Gimme that chaos. Bring on the fractals.Brrrr sunset last night photo Philip White
Once this new wave of old varieties really begins to break across the shelves, they're gonna present the retailer with a great deal of trouble. Like, what do you stack? When confronted by a new grape variety, Australians typically try the first one they encounter, then another brand's attempt at the same thing, and so on, until they've tried them all: like, "I done all the Viogniers." Then they change varieties, leaving the retailer reeling.
Since Woolworths bought one of the biggest wineries in Australia, Cellarmasters in the Barossa, it makes a continually-increasing percentage of the wine it sells in its own shops, like BWS and Dan Murphy's.
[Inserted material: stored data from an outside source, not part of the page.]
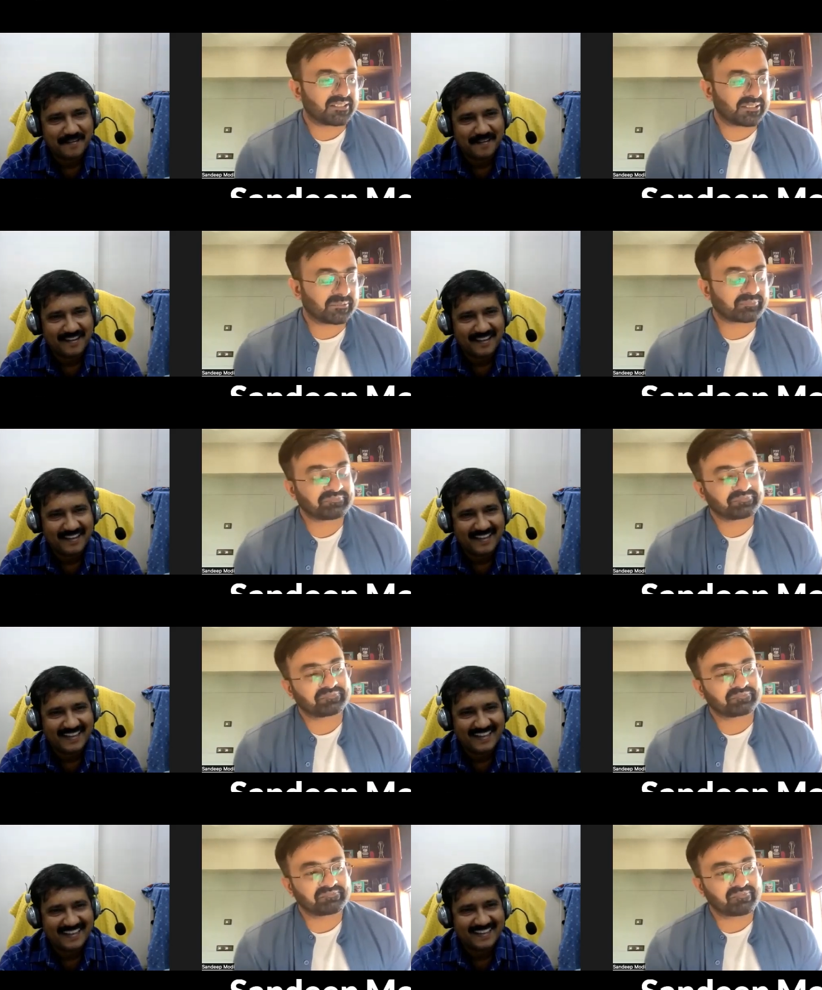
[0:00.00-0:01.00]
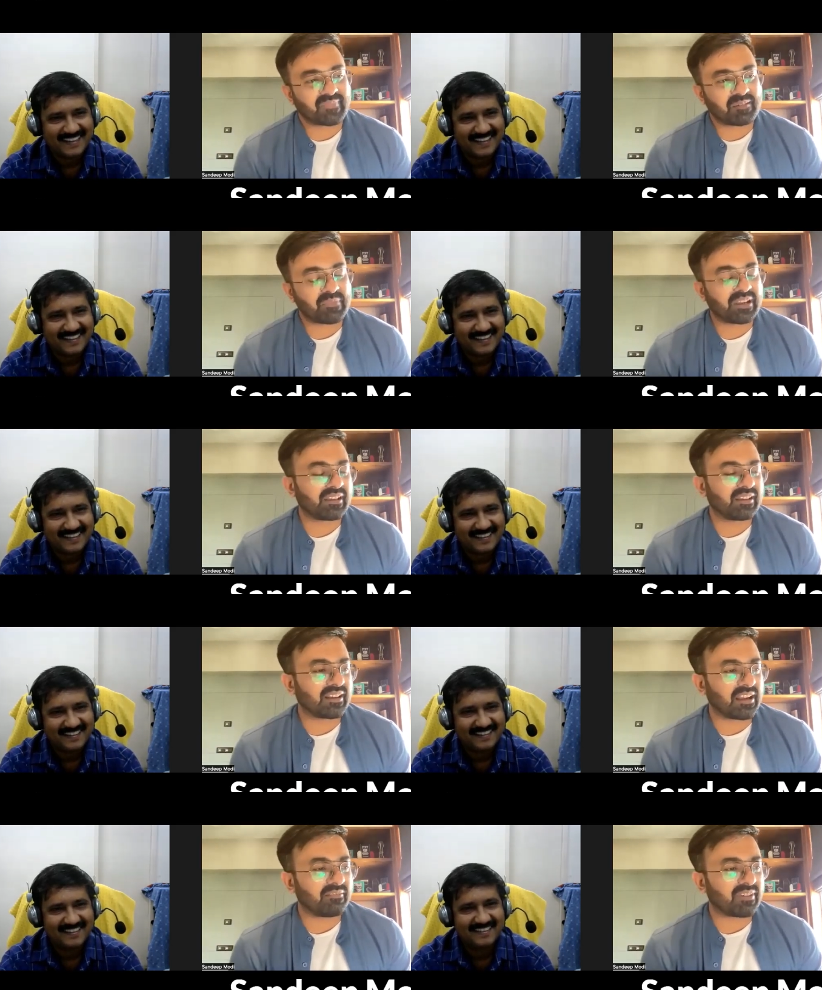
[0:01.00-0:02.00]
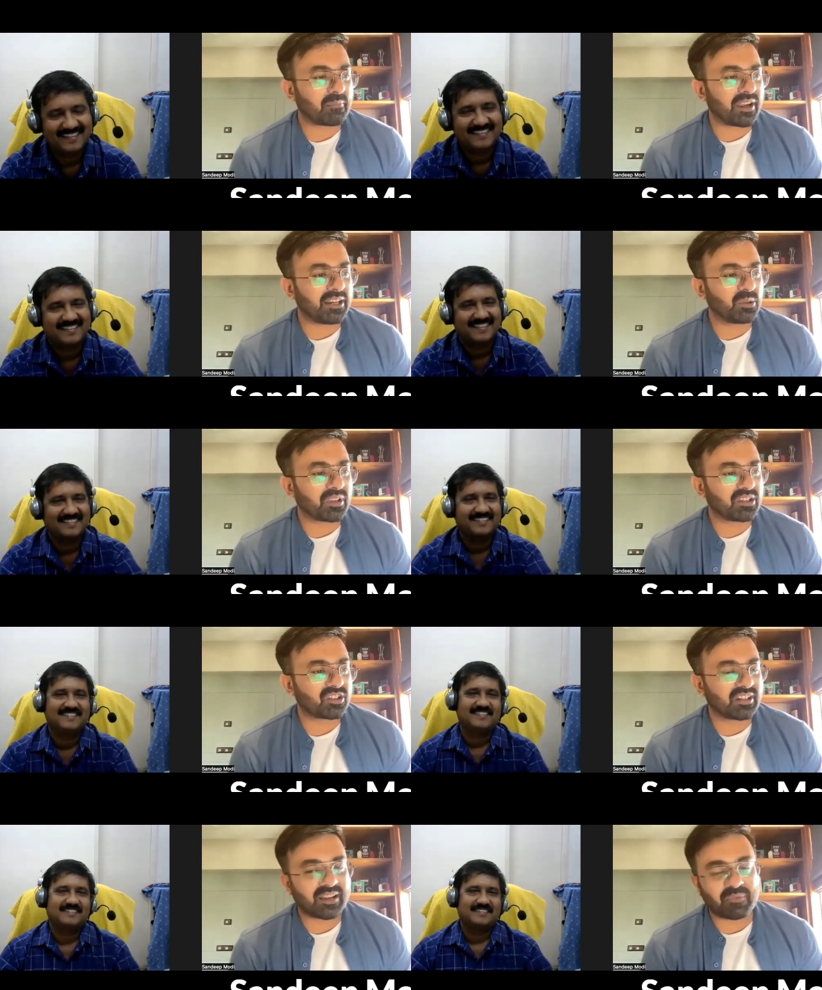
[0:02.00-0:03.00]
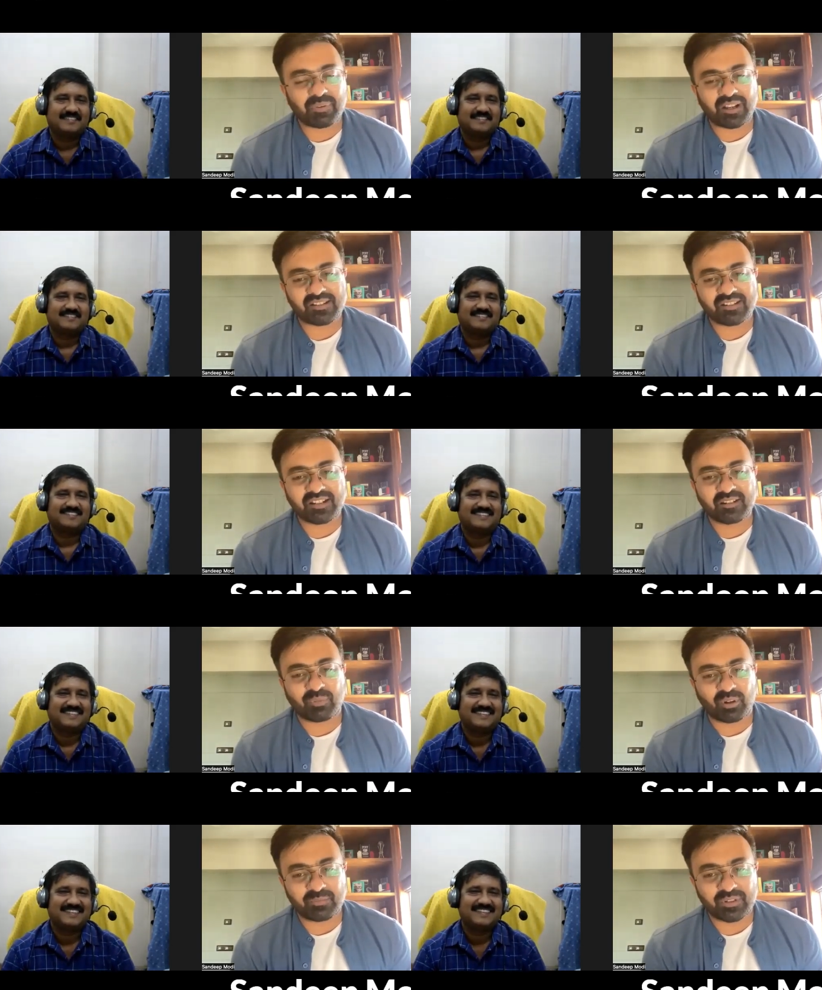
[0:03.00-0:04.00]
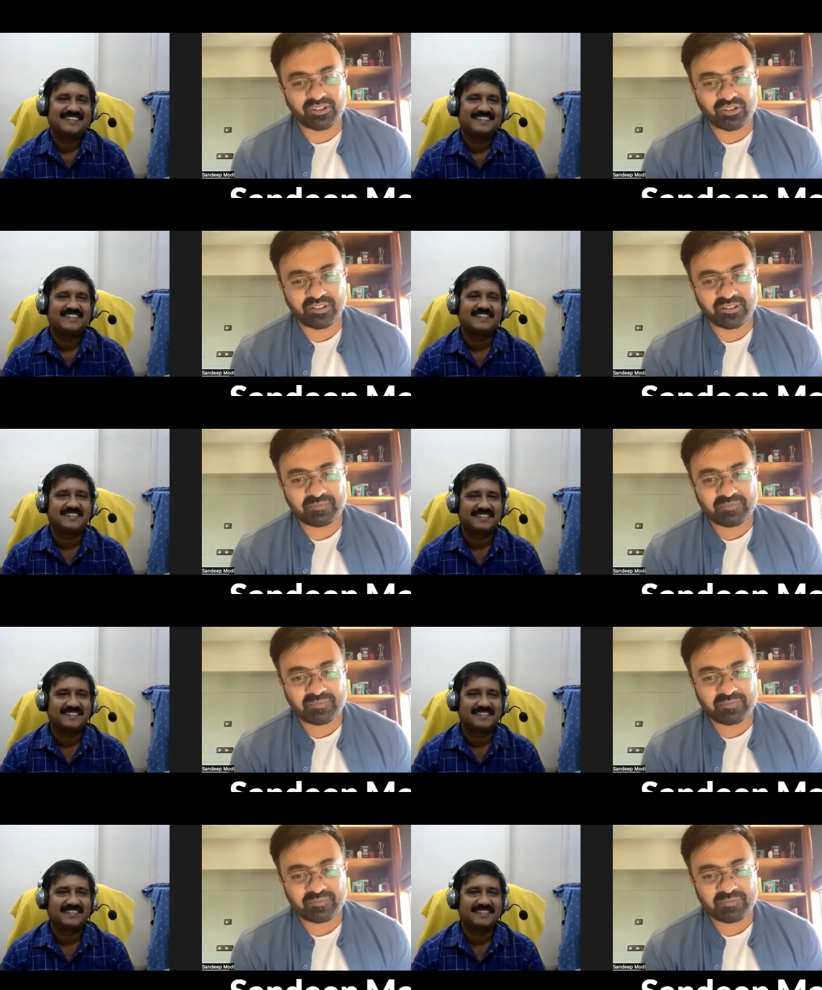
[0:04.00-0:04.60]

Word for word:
Speaker 1: hote? By education, I am a plastic and polymer engineer.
This is killing many small producers: they cannot possibly manage the pricing, or match the economies of scale. And so they whine as they dwindle and fade.
One thing worth remembering: Woolworths will not plant vineyards. It will not take risks. So these winemakers who are bravely or stupidly attempting to give us something new to drink have a range of products that Woollies cannot quickly match. It'll be those who plant too much of something new that get in the shit, and they'll soon imagine that the only way they'll get out is to sell the balance in bulk to Woolworths. Woolworths will use their industrial rote recipe to make wine from it, undercut everybody else who's trying to do the new variety justice, and probably tarnish its name forever.
Until you get that happening broadscale, and the entire viticulture industry reacts badly by retreating to what it thinks is the safety of the old standards, there's a very good chance for the dwindling number of independent wine stores to specialize in getting these new flavours to an increasingly curious marketplace.
As a buyer and consumer, it's really up to you now. Find your specialist, and encourage them to make you happy. Because it looks to me that the winemakers, for the first time in my life, are seriously trying to replace the old industrial mindlessness with something that will be better for everybody, including our tired old planet.